Material provided:
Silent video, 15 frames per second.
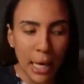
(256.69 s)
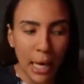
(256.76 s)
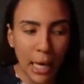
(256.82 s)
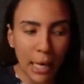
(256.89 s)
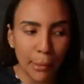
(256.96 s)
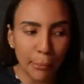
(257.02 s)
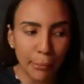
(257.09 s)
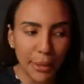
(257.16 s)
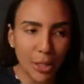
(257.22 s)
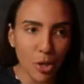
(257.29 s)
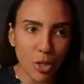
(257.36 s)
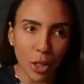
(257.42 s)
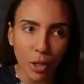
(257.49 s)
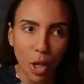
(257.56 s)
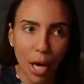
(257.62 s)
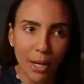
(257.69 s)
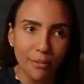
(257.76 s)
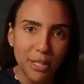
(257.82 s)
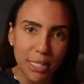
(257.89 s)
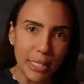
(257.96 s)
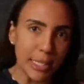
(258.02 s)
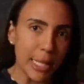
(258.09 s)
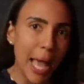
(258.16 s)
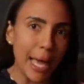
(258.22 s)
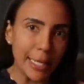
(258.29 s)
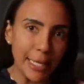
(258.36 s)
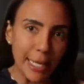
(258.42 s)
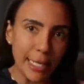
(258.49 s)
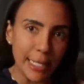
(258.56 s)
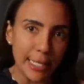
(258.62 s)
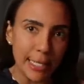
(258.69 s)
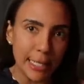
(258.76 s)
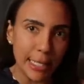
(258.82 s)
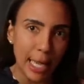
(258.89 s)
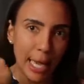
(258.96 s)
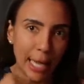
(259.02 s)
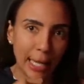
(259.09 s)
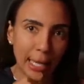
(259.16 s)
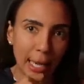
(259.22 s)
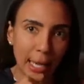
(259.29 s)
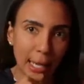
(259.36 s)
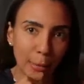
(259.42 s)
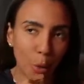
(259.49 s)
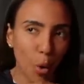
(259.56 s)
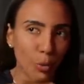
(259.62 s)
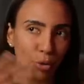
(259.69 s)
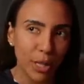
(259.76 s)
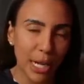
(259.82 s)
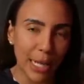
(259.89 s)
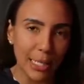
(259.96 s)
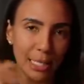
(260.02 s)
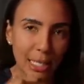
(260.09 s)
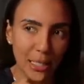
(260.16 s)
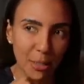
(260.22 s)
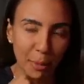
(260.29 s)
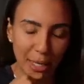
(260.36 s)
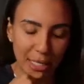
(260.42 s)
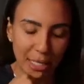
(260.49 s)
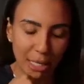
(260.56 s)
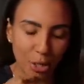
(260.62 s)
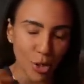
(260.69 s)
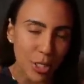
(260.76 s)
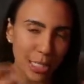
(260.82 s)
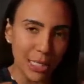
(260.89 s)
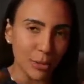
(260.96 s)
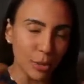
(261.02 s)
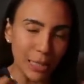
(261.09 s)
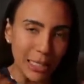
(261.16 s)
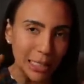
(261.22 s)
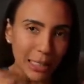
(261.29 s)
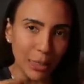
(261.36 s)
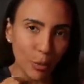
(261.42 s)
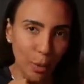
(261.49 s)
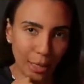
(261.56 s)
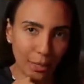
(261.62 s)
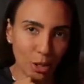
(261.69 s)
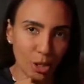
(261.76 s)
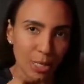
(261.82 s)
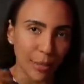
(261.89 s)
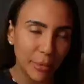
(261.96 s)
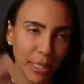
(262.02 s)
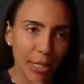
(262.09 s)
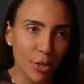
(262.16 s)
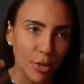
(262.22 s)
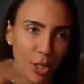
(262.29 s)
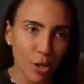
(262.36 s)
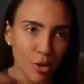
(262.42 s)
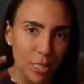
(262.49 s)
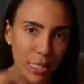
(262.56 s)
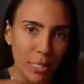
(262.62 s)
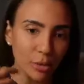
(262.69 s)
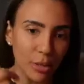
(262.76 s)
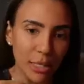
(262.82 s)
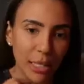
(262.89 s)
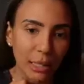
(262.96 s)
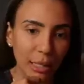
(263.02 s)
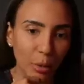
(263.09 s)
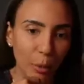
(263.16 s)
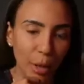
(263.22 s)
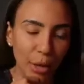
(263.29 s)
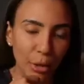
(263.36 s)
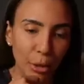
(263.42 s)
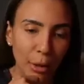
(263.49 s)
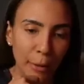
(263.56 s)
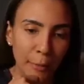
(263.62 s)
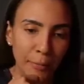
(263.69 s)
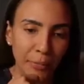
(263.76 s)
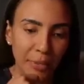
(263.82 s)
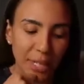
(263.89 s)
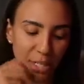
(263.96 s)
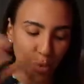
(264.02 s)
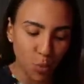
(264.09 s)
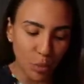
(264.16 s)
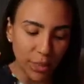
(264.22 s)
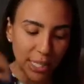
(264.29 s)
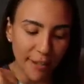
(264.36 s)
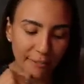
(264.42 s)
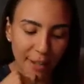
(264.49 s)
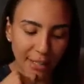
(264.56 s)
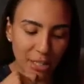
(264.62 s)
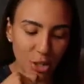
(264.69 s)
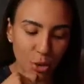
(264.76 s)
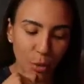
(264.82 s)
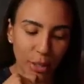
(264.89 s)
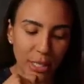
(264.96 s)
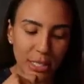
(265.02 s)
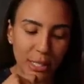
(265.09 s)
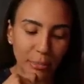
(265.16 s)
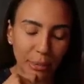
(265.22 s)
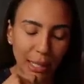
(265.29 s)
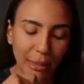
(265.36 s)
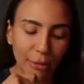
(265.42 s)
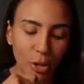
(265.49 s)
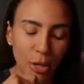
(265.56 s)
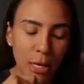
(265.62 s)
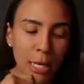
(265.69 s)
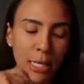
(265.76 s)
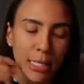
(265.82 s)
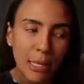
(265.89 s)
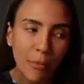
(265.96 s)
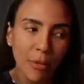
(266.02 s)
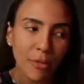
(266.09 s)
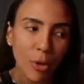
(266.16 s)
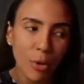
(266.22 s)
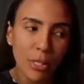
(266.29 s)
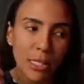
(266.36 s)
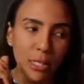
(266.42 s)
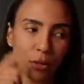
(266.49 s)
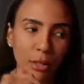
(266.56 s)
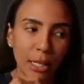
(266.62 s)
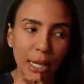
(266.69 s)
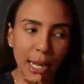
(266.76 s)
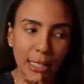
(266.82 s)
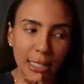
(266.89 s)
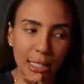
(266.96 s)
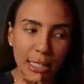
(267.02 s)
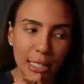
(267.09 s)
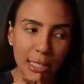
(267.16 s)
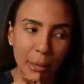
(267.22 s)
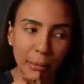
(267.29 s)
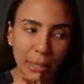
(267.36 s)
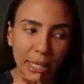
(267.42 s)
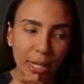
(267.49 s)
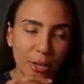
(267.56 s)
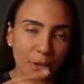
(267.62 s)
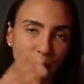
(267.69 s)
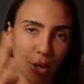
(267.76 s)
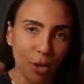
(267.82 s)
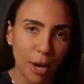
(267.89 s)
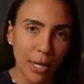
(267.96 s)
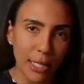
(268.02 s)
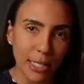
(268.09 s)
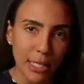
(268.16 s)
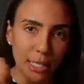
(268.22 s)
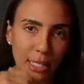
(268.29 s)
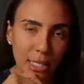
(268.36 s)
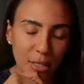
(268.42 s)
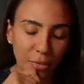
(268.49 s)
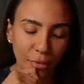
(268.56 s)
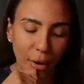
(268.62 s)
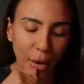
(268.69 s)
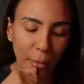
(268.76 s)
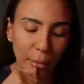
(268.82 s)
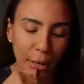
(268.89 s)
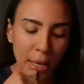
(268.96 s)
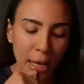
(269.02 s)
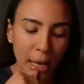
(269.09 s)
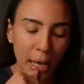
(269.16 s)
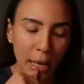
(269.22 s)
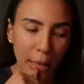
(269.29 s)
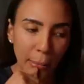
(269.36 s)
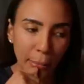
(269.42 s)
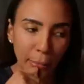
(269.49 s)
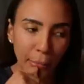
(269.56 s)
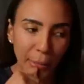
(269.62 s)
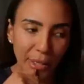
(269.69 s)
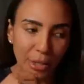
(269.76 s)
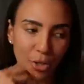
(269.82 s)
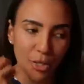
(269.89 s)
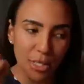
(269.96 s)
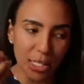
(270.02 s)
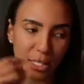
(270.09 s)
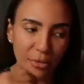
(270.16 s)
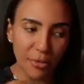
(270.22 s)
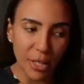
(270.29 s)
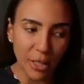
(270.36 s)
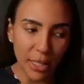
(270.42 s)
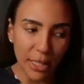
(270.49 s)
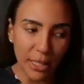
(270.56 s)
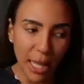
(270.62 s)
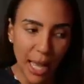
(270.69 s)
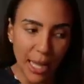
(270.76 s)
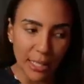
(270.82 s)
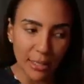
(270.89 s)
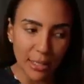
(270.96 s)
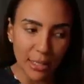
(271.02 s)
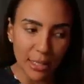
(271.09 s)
But there's a lot of this sadness, okay, over the next 6 months that you're still dealing with. There's something here that you're still dealing with that's really affected you on a deep level. Some of you are still connected to somebody here that you're at a distance from, but there's this feeling that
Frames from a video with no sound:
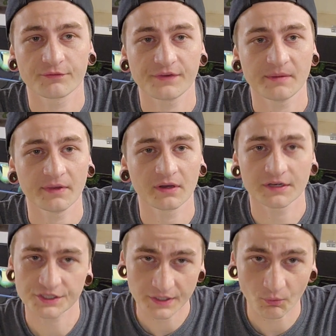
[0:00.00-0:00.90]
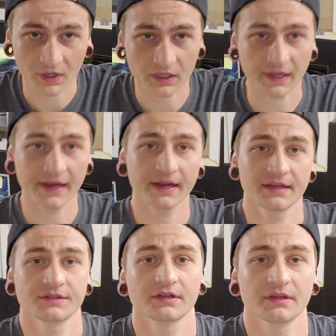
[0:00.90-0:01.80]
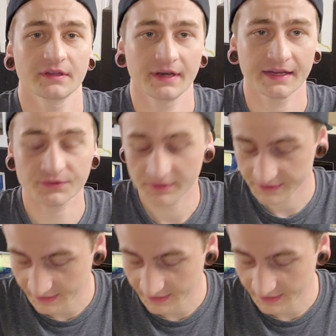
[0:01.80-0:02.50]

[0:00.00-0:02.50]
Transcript: female because she didn't want to lay because the nest wasn't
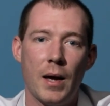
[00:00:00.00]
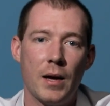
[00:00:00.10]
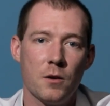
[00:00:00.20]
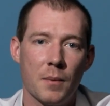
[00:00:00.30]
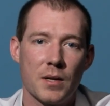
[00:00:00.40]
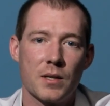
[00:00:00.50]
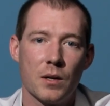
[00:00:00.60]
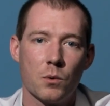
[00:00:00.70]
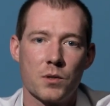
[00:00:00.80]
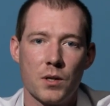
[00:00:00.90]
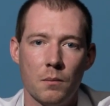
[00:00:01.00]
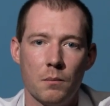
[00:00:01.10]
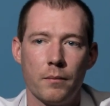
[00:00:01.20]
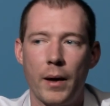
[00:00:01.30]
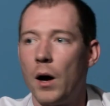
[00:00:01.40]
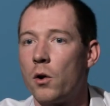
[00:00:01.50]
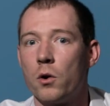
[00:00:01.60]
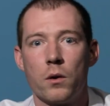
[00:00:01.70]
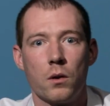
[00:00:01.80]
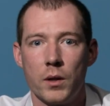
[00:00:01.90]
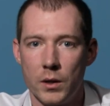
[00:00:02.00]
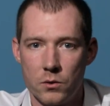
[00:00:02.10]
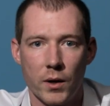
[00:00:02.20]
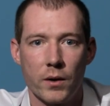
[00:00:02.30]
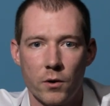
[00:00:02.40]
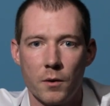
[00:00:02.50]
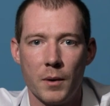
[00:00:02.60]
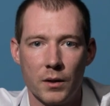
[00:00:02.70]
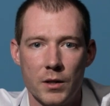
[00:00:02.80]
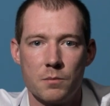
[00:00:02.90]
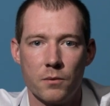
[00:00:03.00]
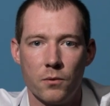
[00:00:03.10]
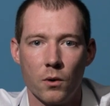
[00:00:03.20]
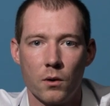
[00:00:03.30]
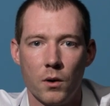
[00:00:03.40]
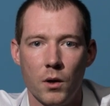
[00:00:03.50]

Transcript: And you might say, well, Tim, how good are the leads, right? I've heard about leads before.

What you should do: Leave every picture out and write out exactly the lines from the line with "[00:00:00.90]" through the last line of the material.

Solved exercise:
[00:00:00.90]
[00:00:01.00]
[00:00:01.10]
[00:00:01.20]
[00:00:01.30]
[00:00:01.40]
[00:00:01.50]
[00:00:01.60]
[00:00:01.70]
[00:00:01.80]
[00:00:01.90]
[00:00:02.00]
[00:00:02.10]
[00:00:02.20]
[00:00:02.30]
[00:00:02.40]
[00:00:02.50]
[00:00:02.60]
[00:00:02.70]
[00:00:02.80]
[00:00:02.90]
[00:00:03.00]
[00:00:03.10]
[00:00:03.20]
[00:00:03.30]
[00:00:03.40]
[00:00:03.50]

Transcript: And you might say, well, Tim, how good are the leads, right? I've heard about leads before.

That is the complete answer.